If Old Gen grows linearly without dropping, you have a true memory leak. Use -XX:+HeapDumpOnOutOfMemoryError to capture dumps for analysis.

Additional Critical Fix: Modify your SimDataImporter to use WeakReferences for cached data and implement proper resource cleanup:

try {
    processSimulationData(file);
} finally {
    clearCaches();
    closeStreams();
    System.gc(); // Suggest only after batch
}

After implementing these changes, we went from crashes every 6 hours to stable 24/7 operation processing 800+ files daily. Our heap usage stabilized at 55-65% with GC pauses under 300ms. Monitor for 48 hours and adjust batch size if needed - some ANSYS CFD files are exceptionally large and may need batch size of 5.

I’ve seen this exact pattern. Your batch size of 50 is way too aggressive for simulation data. We had similar crashes and reducing to 15-20 files per batch made a huge difference. Also check if your GC algorithm is appropriate - for large heap sizes, G1GC performs better than ParallelGC.

The GC pause times you’re seeing (8-12 seconds) are definitely problematic. Can you share your current JVM arguments? Specifically the GC settings and heap configuration. Also, are you explicitly clearing object references after each batch completes?
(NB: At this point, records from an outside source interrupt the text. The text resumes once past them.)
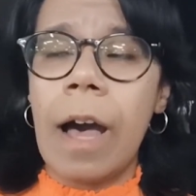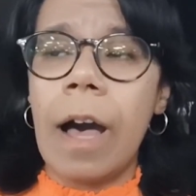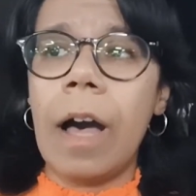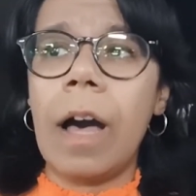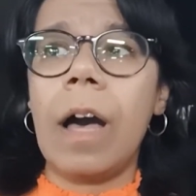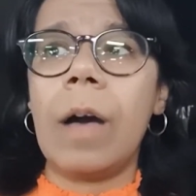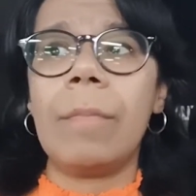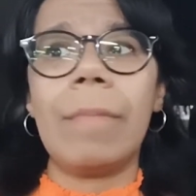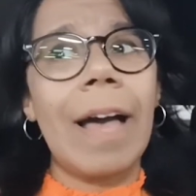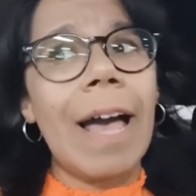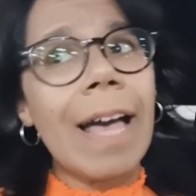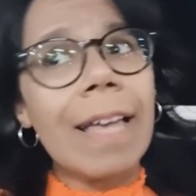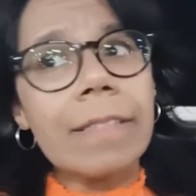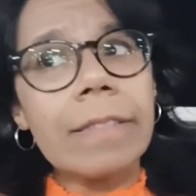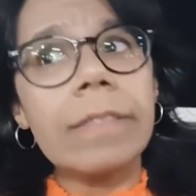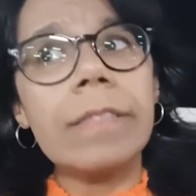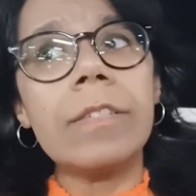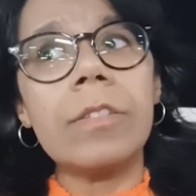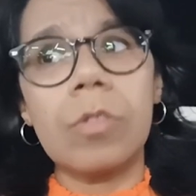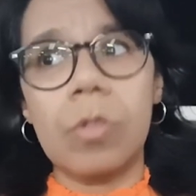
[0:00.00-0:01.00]

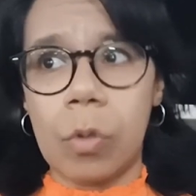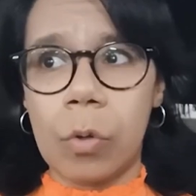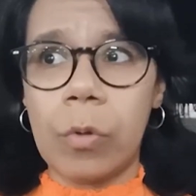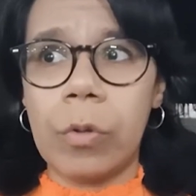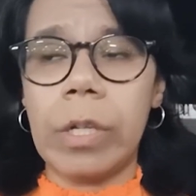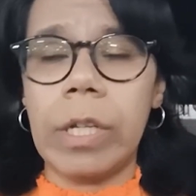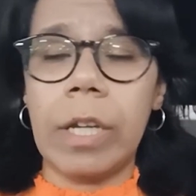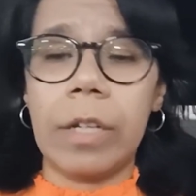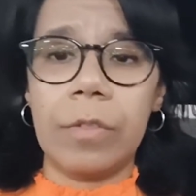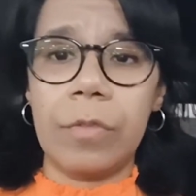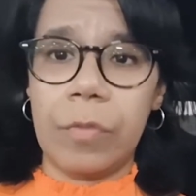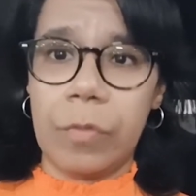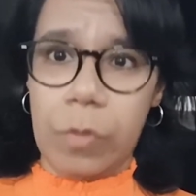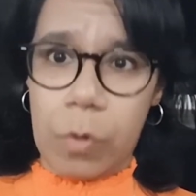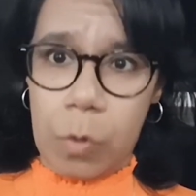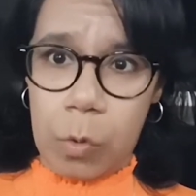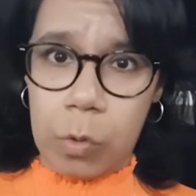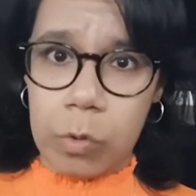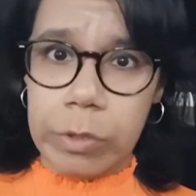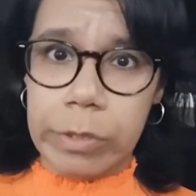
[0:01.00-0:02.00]
As the story
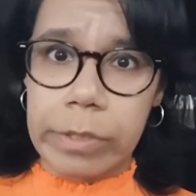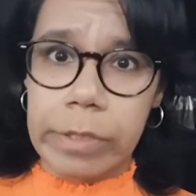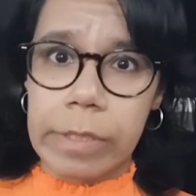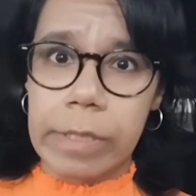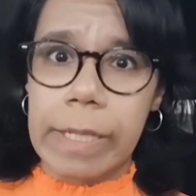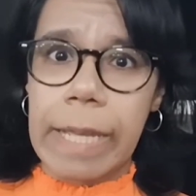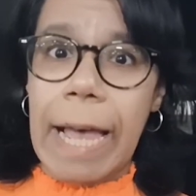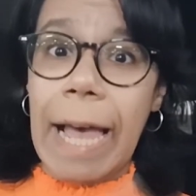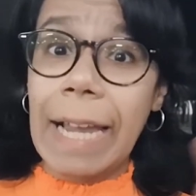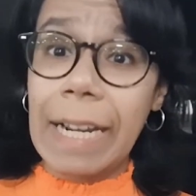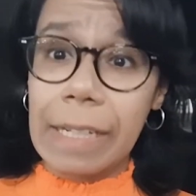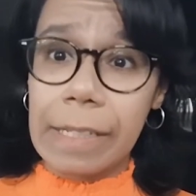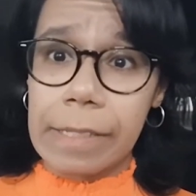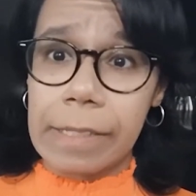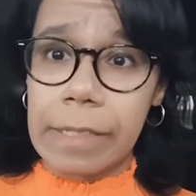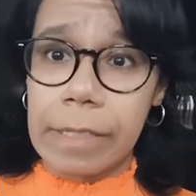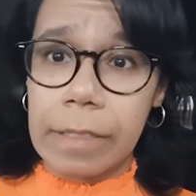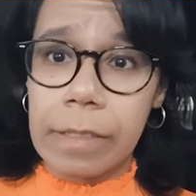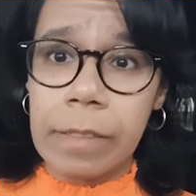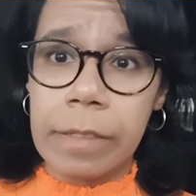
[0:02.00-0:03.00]
unfolds,
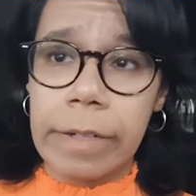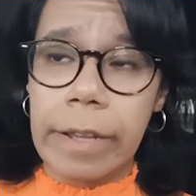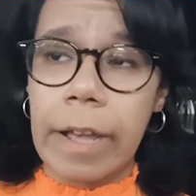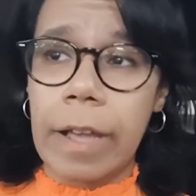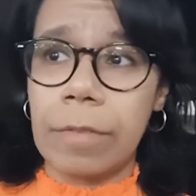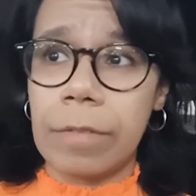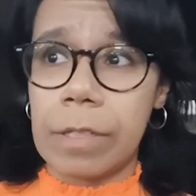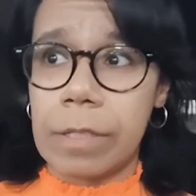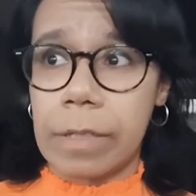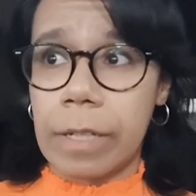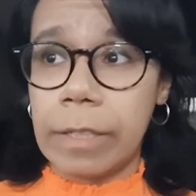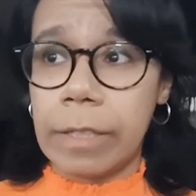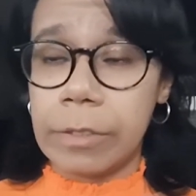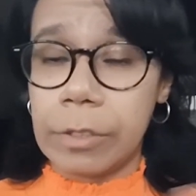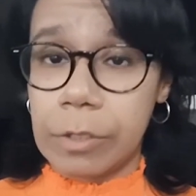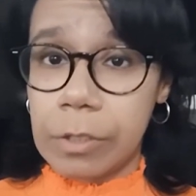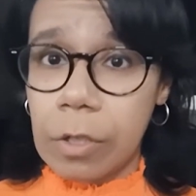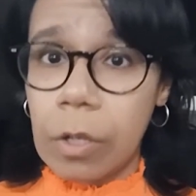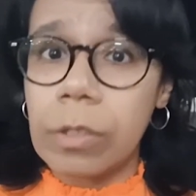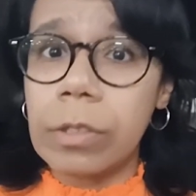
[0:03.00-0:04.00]
Alison, Ava's
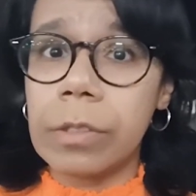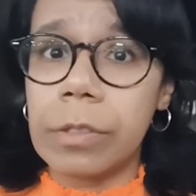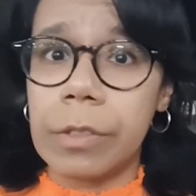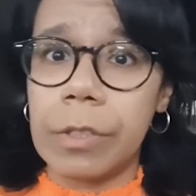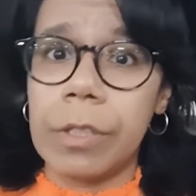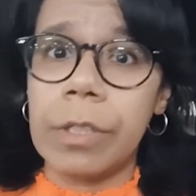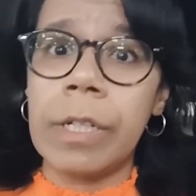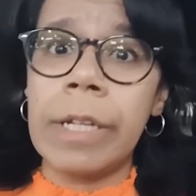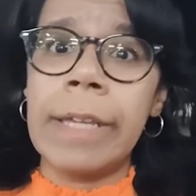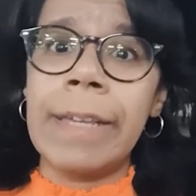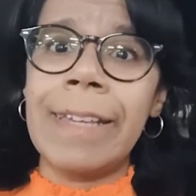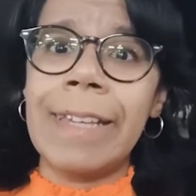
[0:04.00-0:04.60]
elder daughter,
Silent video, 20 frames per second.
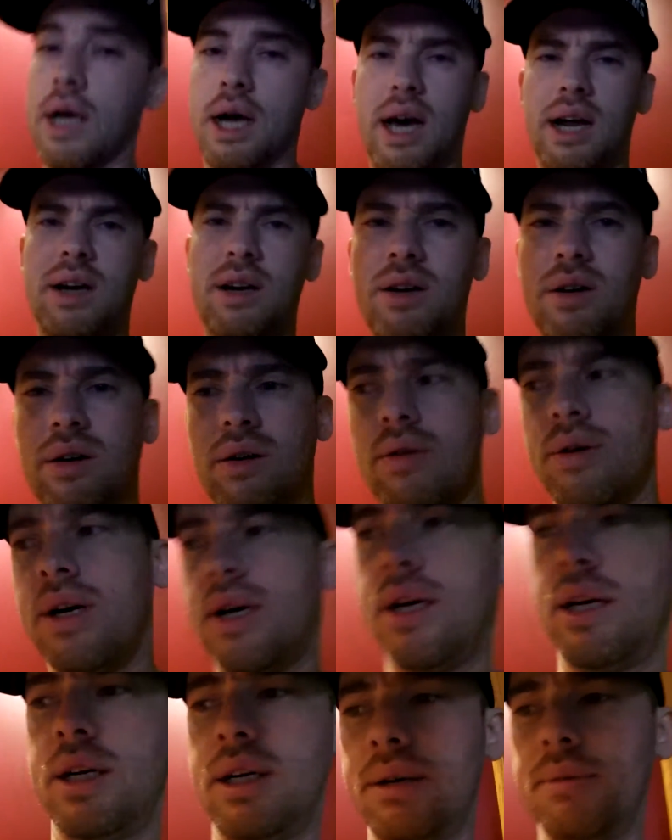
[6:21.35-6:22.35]
I don't know,
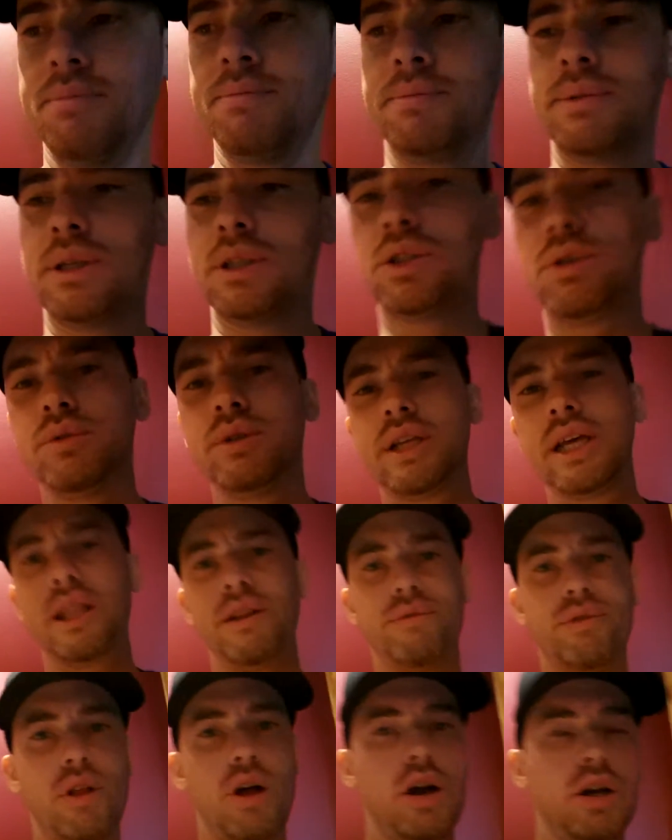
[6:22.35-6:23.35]
I was doing
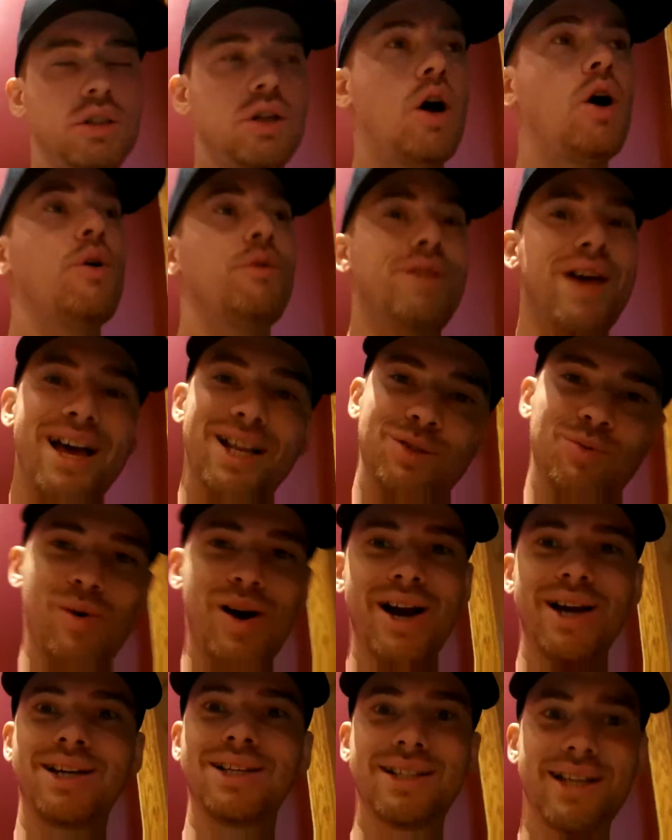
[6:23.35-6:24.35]
daily vlogs. Oh, that's
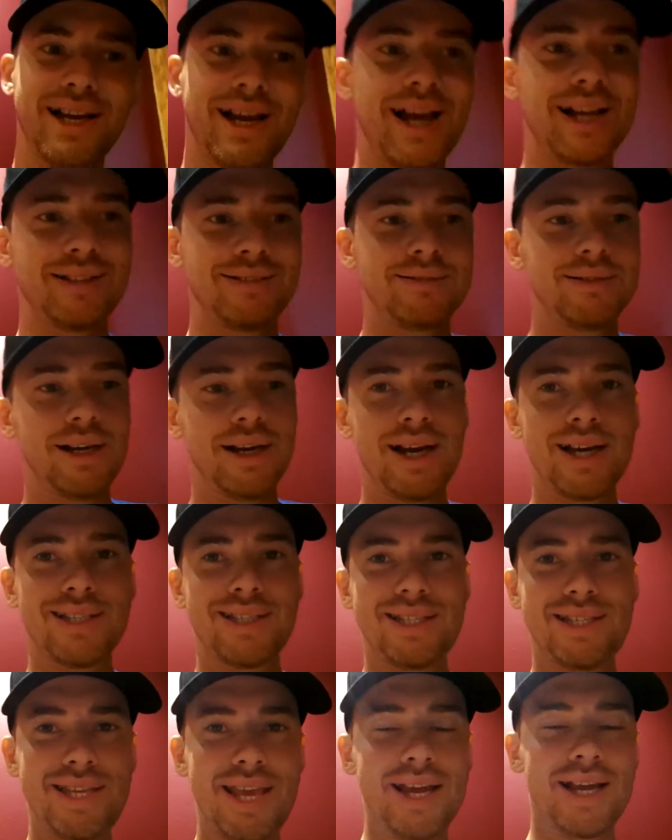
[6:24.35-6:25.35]
why, because I
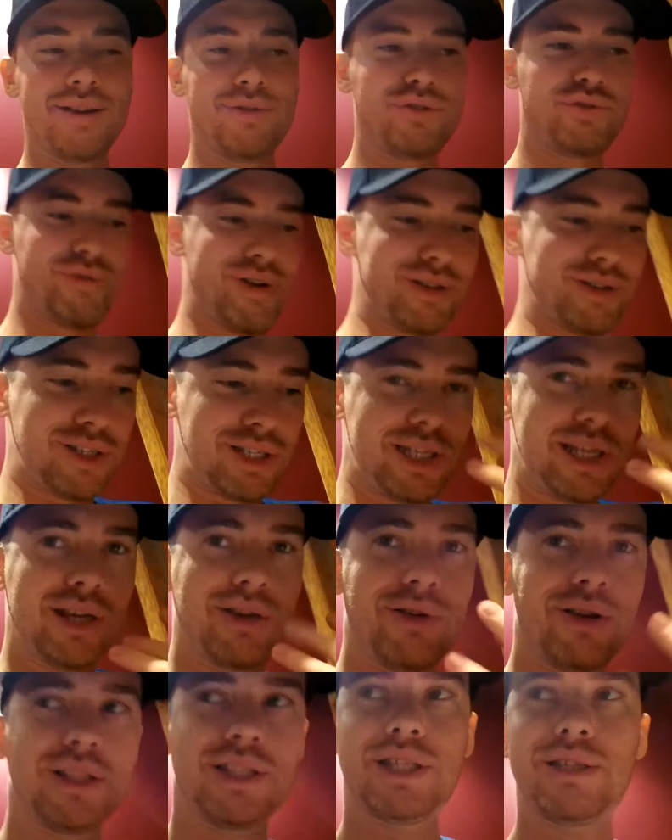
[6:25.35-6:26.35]
got sick. I was around
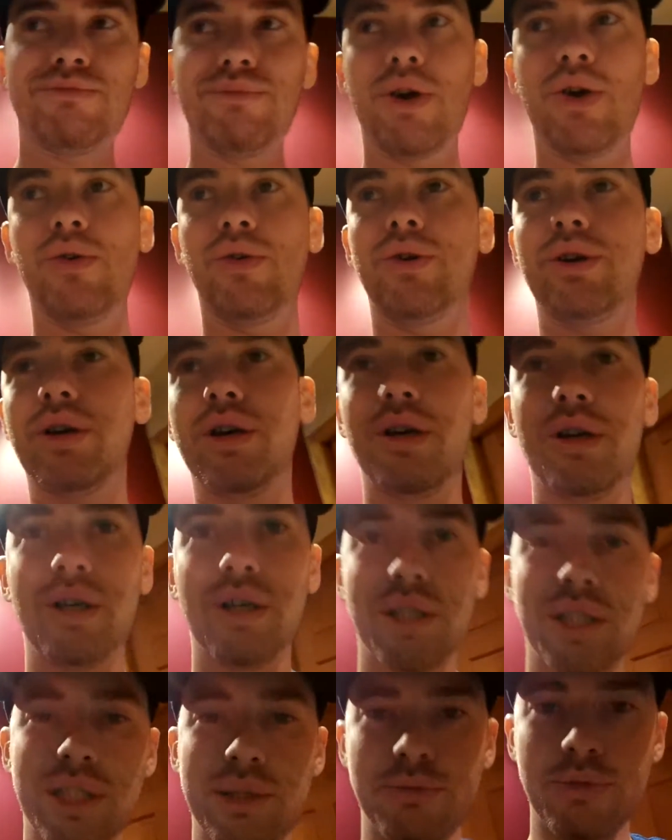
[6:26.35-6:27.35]
cigarette smoke.
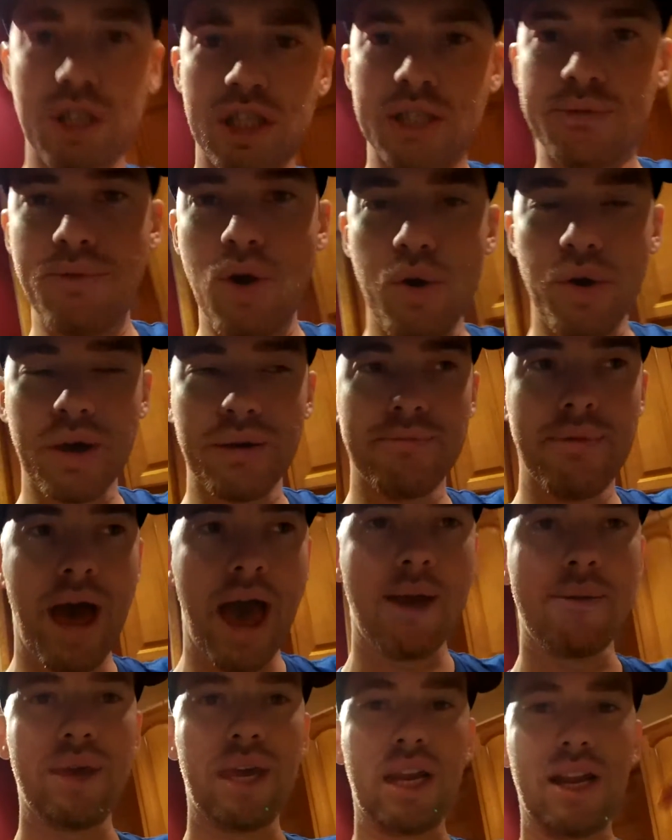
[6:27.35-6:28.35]
Someone's smoking by me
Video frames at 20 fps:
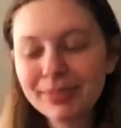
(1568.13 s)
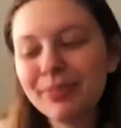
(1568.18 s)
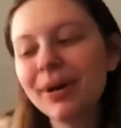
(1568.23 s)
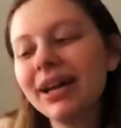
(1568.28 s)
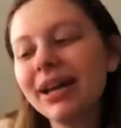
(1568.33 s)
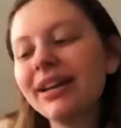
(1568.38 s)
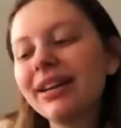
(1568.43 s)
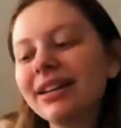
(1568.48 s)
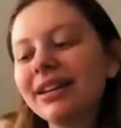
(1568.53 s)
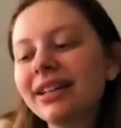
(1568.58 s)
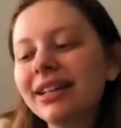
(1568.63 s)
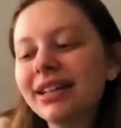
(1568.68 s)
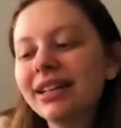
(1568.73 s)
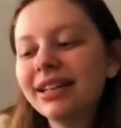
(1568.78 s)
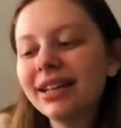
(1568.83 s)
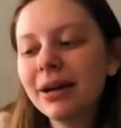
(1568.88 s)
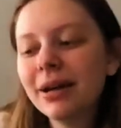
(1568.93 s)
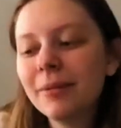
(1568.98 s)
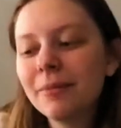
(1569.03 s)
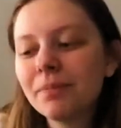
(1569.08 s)
But
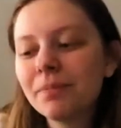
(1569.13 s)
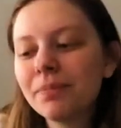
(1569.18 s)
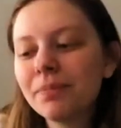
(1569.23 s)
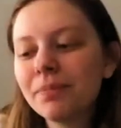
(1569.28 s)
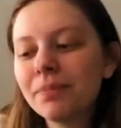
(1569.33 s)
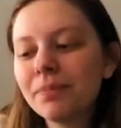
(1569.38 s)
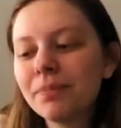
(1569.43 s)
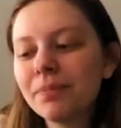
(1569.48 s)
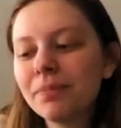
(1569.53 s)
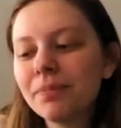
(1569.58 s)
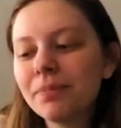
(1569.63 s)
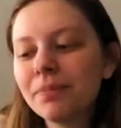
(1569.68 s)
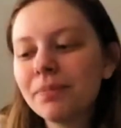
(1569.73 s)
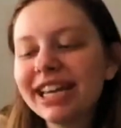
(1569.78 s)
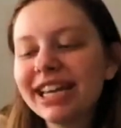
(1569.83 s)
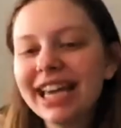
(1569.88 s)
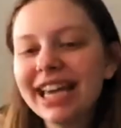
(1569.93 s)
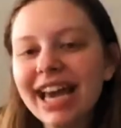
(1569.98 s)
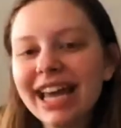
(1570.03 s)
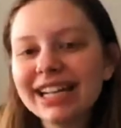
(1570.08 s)
then
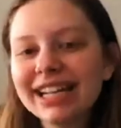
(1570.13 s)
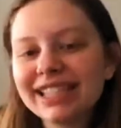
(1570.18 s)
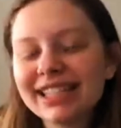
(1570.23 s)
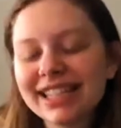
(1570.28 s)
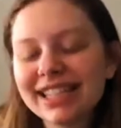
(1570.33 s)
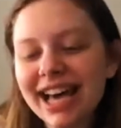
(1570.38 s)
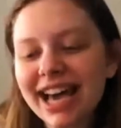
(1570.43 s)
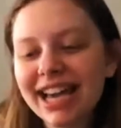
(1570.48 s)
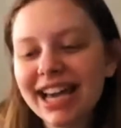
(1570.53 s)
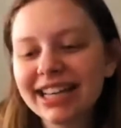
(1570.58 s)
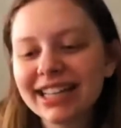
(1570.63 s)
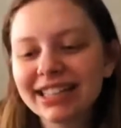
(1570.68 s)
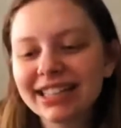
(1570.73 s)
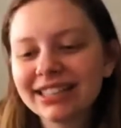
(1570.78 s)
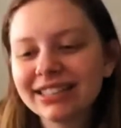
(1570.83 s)
again, it's like,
Simulation data objects can be quite large and if they’re not properly released, you’ll accumulate memory pressure. Run with -XX:+PrintGCDetails -XX:+PrintGCDateStamps to get detailed GC logging. Look for patterns where old generation fills up rapidly - that’s your smoking gun for the leak.

Check your SimDataImporter implementation. Are you using streaming APIs or loading entire datasets into memory? With ANSYS mesh data, you’re probably dealing with multi-GB files. We switched to a streaming approach where we process data in chunks rather than loading complete files. This kept our heap usage stable around 60% even with continuous imports.

Your heap increase from 16GB to 24GB might actually be making things worse. Larger heaps mean longer GC pauses. Consider these settings: -Xms8G -Xmx12G -XX:+UseG1GC -XX:MaxGCPauseMillis=200. The G1GC collector is specifically designed to handle large objects and minimize pause times. Also set -XX:G1HeapRegionSize=32M for better handling of simulation data objects.